This is a common belief that reflection is slow and try to avoid it as much as possible. But is that belief true, in the current situation? There has been lot of changes in the current .net versions like, use of IL Weaving (i.e. IL Emit) etc, as opposed to traditional PropertyInfo and MethodInfo ways of performing reflection.
Is that any convincing proof, that the new reflection is not that slow any more, and can be used. Is there better way to read attribute data?
Thanks, Bhaskar
When you think about it, reflection is pretty darn impressive in how fast it is.
A cached delegate from a ConstructorInfo
or MethodInfo
can be called with speed comparable to any other delegate.
A delegate created from ILGenerator.Emit
(which incidentally isn't new, it's been in .NET since version 1) can likewise be called just as fast.
An object obtained through emitting or calling a ConstructorInfo
's delegate will be just as fast as any other object.
If you obtain an object by loading an assembly dynamically, using reflection to find the method to call, and calling it, and it implements a defined interface through which you call it from that point on, then it'll be just as fast in how it's used as another implementation of that interface.
In all, reflection gives us ways of doing things that without it we would - if we could do them at all - have to use techniques that are slower both to code and to execute.
It also gives us means of doing things that are more complicated, more brittle, less type-safe and less performant than other means too.

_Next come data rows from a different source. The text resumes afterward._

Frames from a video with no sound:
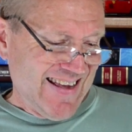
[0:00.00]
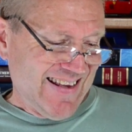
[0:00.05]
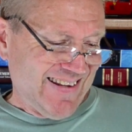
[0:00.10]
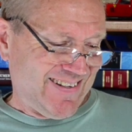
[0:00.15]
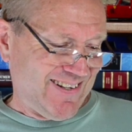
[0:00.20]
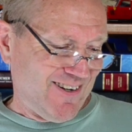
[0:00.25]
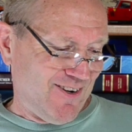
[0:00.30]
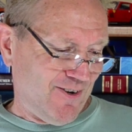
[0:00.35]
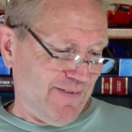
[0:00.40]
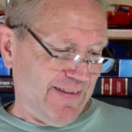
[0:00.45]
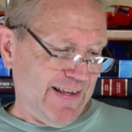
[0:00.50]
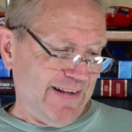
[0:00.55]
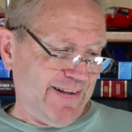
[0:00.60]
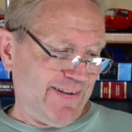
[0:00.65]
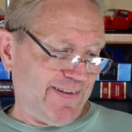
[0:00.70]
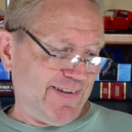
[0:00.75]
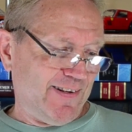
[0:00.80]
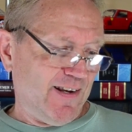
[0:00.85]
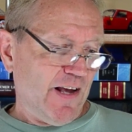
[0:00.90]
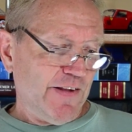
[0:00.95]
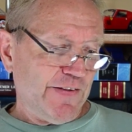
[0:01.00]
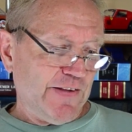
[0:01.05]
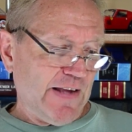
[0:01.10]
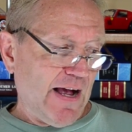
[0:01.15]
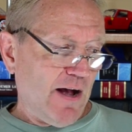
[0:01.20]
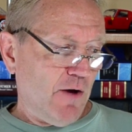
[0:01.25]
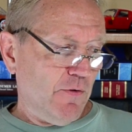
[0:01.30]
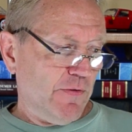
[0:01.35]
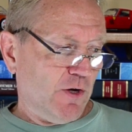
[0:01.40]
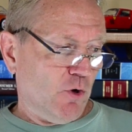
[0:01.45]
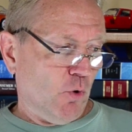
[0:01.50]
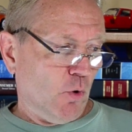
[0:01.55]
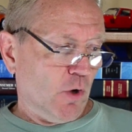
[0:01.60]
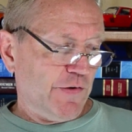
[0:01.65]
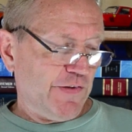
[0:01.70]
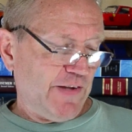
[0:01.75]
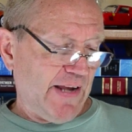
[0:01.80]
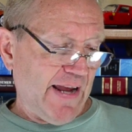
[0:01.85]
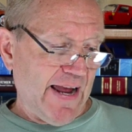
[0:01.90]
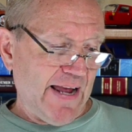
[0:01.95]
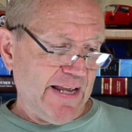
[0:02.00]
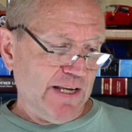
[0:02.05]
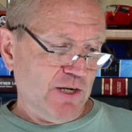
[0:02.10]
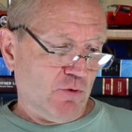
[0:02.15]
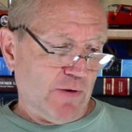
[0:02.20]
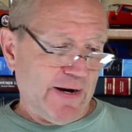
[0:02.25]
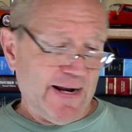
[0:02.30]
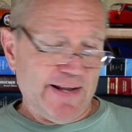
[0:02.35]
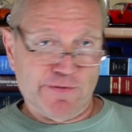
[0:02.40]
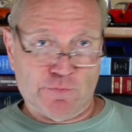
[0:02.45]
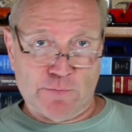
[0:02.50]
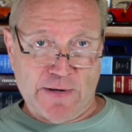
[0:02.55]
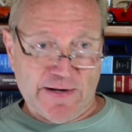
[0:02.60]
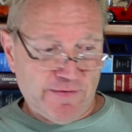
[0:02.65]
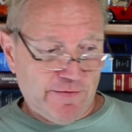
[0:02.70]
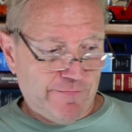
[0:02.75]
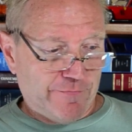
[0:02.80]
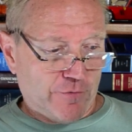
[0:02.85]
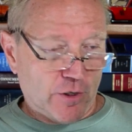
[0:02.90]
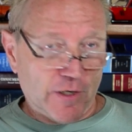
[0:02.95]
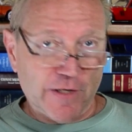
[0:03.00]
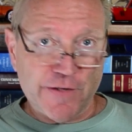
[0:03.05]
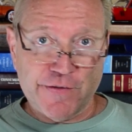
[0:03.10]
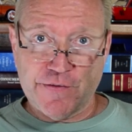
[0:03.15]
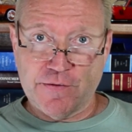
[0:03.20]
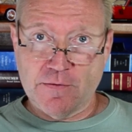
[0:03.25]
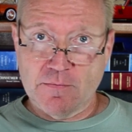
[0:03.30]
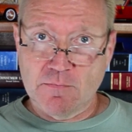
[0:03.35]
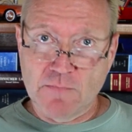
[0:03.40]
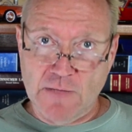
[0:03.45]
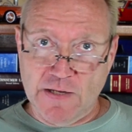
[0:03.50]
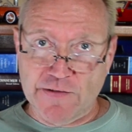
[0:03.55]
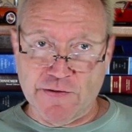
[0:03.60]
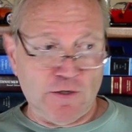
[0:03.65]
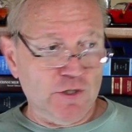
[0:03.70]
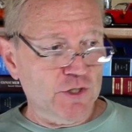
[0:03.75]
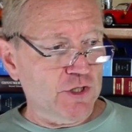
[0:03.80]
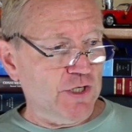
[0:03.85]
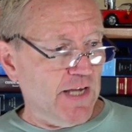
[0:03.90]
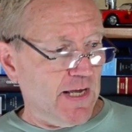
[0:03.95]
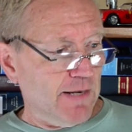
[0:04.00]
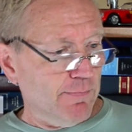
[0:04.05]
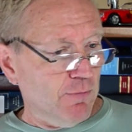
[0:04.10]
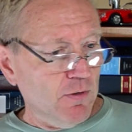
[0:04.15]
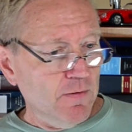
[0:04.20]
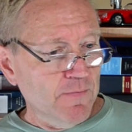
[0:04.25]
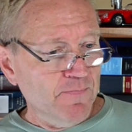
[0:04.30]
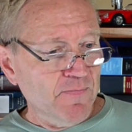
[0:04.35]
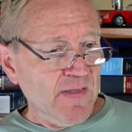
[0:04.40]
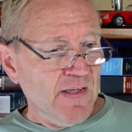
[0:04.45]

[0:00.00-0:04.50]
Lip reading: So they discuss how the courts can grant directed verdicts. That's understandable.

Pretty much every line of C# code can be replaced by a big chunk of code that uses reflection. This code will almost certainly be worse than the original line in a whole bunch of ways, and performance is the least of them.
Quite possibly the "avoid reflection because its slow" advice stems from the belief that the sort of developer that would go nuts for any new technique just because it seemed cool would be the sort that would be more likely warned off by "it'll be slower" than by "it'll be less idiomatic, more error-prone and harder to maintain". Quite possibly this belief is completely correct.
For the most part though, when the most natural and obvious approach is to use reflection, then it also won't be less performant than a really convoluted attempt to avoid it.
If performance concerns apply to anything in reflection, its really to the uses that are hidden:
Using dynamic
can seem sensible in a case where only a little work could avoid it. Here the performance difference may be worth considering.
In ASP.NET, using <%#DataBinder.Eval(Container.DataItem, "SomeProperty")%>
is easier but generally less performant than <#((SomeType)Container.DataItem).SomeProperty%>
or <%#SomeCodeBehindProvidedCallWithTheSameResult%>
. I'll still use the former 90% of the time, and the latter only if I really care about a given page's performance or more likely because doing many operations on the same object makes the latter actually more natural.
So in all, everything remains "slow" in computers while they are bounded by the requirement to work in a single universe in a way that consumes energy and takes time, for some value of "slow". Different reflection techniques have different costs, but so does the alternatives. Beware not so much of reflection in cases where it's the obvious approach as hidden reflection where another approach just slightly less obvious may serve well.
And of course, code wisely with whatever technique you use. If you're going to call the same delegate a hundred times in a row, you should be storing it rather than obtaining it each call, and that would go whether the way to obtain it was through reflection or not.
It all depends.
Yes, using reflection is without any doubt slower than not using reflection, but you have to look at the big picture:
For example, imagine that your code does some reflection and then loads some data from a database over the network.
In this case, you can completely neglect the additional cost for reflection because the database request over the network will likely take much, much longer.